First, many Yemenis are worries about Ali Muhsin al-Ahmar, he is a member of the president’s Sanhan tribe, and has been a big backer of the president for years. Although more recently cracks have appeared in the inner-circle, which I alluded to in this piece for Foreign Policy last year.
There was also the news last year, that President Salih tried to have him knocked off by giving Saudi pilots bombing coordinates, which were supposed to be the location of a Huthi encampment but turned out to be Ali Muhsin’s headquarters in Sa’dah.
That, of course, didn’t sit well with the general, and Salih’s explanation that is was all a mistake made in the fog of war didn’t pass muster.

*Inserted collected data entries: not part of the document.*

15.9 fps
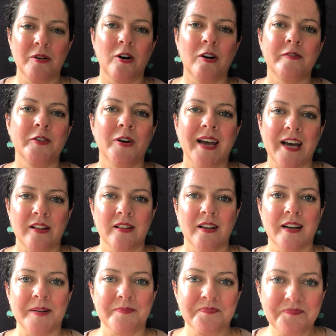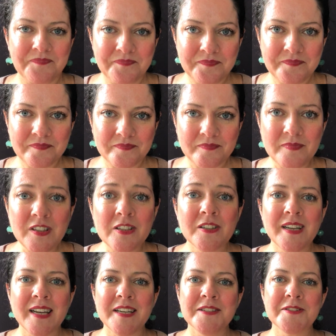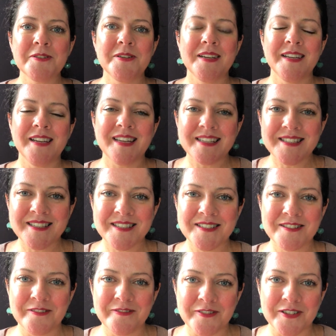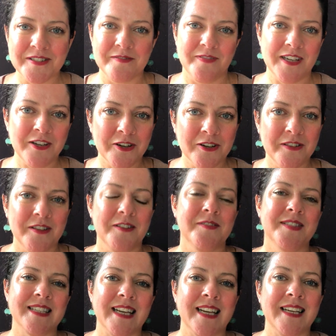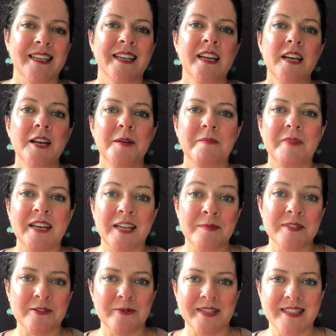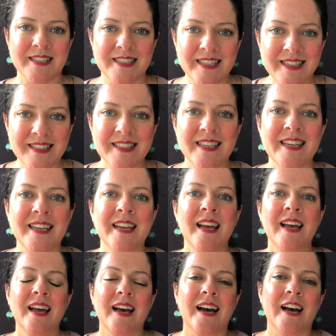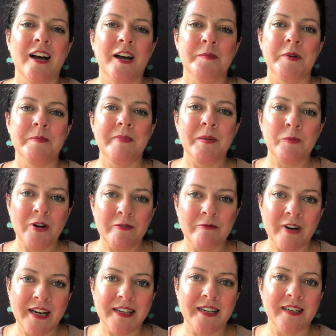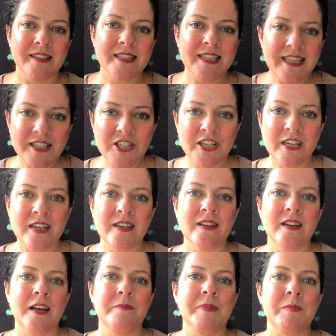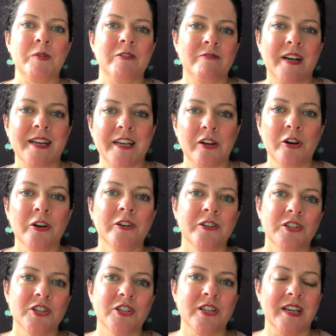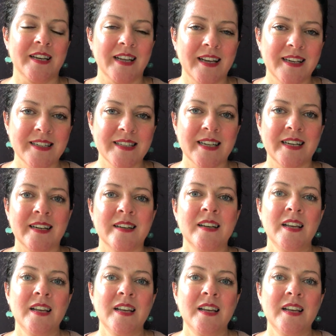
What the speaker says: of your outline. Okay, so in case this is the first video that you've seen, my name's Louisa DC. I'm a memoir writing teacher, a memoir writing coach, an editor,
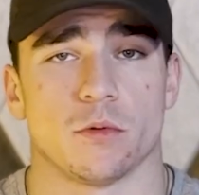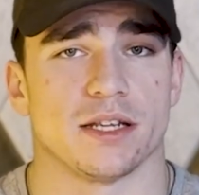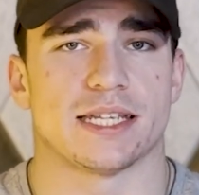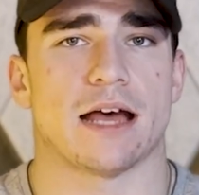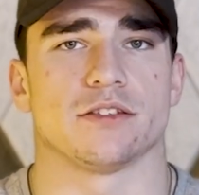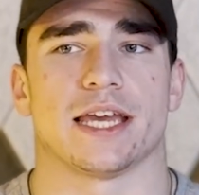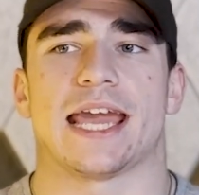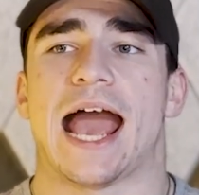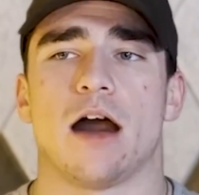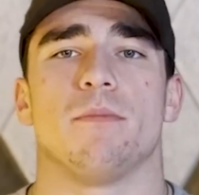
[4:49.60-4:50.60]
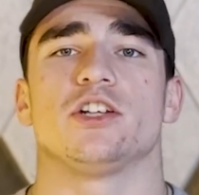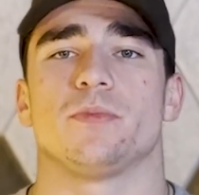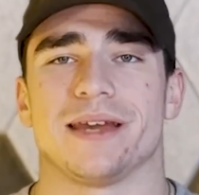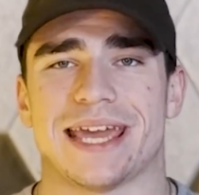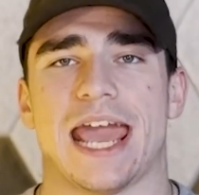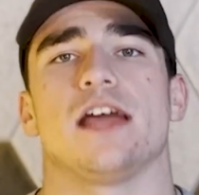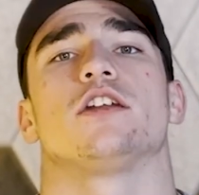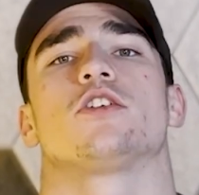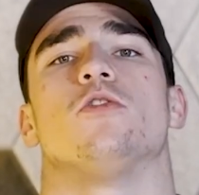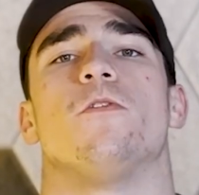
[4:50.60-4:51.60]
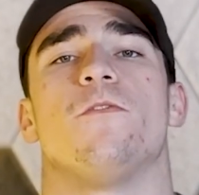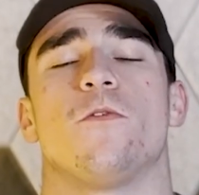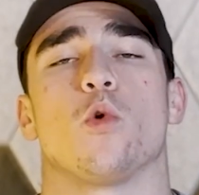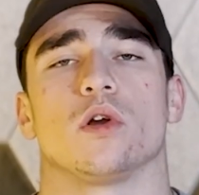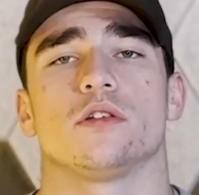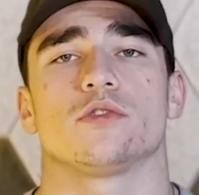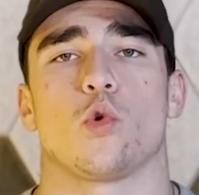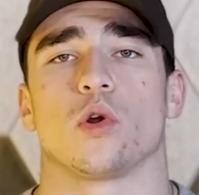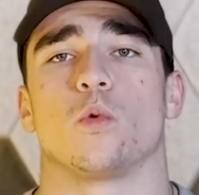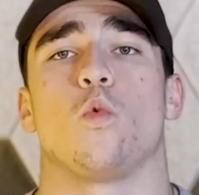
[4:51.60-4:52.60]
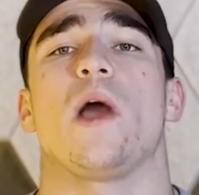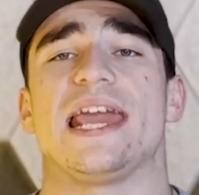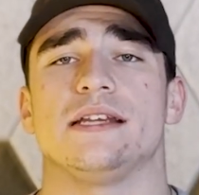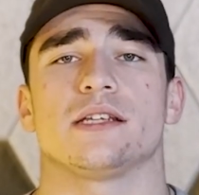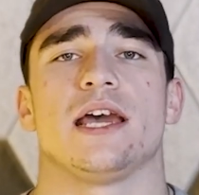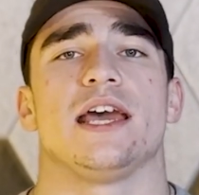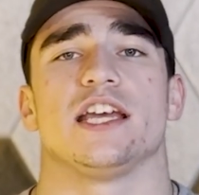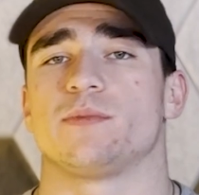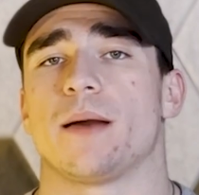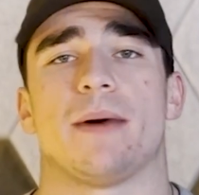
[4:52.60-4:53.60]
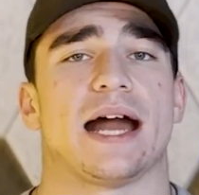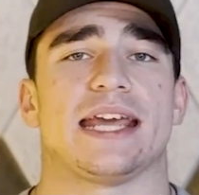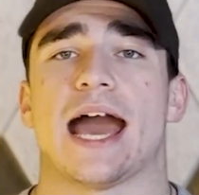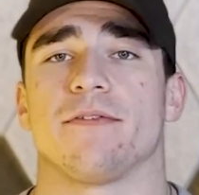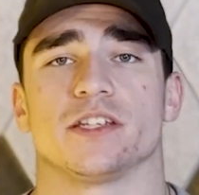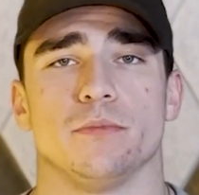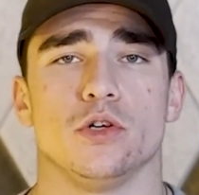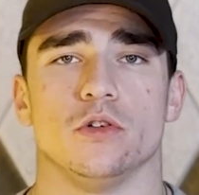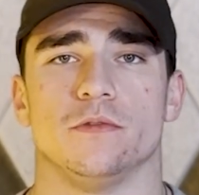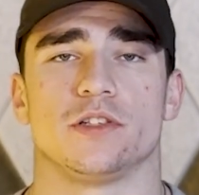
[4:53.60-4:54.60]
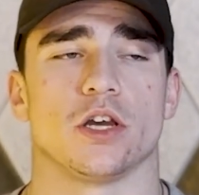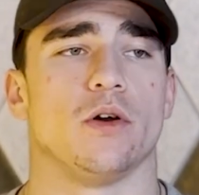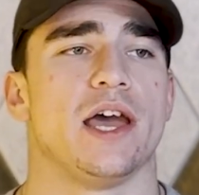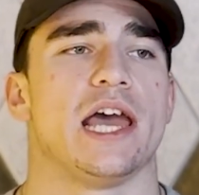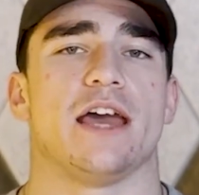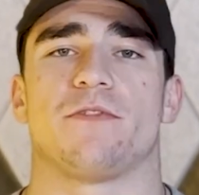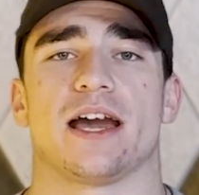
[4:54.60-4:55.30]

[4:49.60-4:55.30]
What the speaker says: what it sounds like. How much mechanical force or weight is my body having to move. So if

Some Yemenis on twitter are already suggesting that this is calculated move by Salih, who is using Ali Muhsin as some sort of a trojan horse, designed to split the protesters.
Two things on that. 1. This speaks to mindset of politics in Yemen and how Salih has conducted himself for 32 years and 2. there is some accuracy to this given how Ali Muhsin, in much the same way as Salih, has stolen land and been involved in criminal undertakings and has also been conducting the war against the Huthis who are also calling for the overthrow of the regime.
But in spite of all of that, I don’t think this was a move orchestrated by Salih in that it will, in the end, hurt him much more than it will divide his enemies.
What Ali Muhsin is doing is setting himself up for a post-Salih future and further limiting who will have to go. His statement today – and it is important to note that he didn’t say he was joining the protesters, only supporting and protecting them – puts him in position to head the military or military council under the next government. This is something a number of prominent Yemenis were waiting for. Not because they liked Ali Muhsin, they don’t. But because he commands so much loyalty within the army.
Now, it will only be Salih his sons and nephews that have to go, or at least that is what Ali Muhsin is attempting to insure. The rest of the Sanhan clan in the military and intelligence command structure will, if Ali Muhsin’s move is successful, be able to maintain their lucrative positions in a post-Salih Yemen.
I was also going to talk about the tribal clashes against the army in al-Jawf and Marib and the plane crash in al-Jawf, but that will have to wait for another post.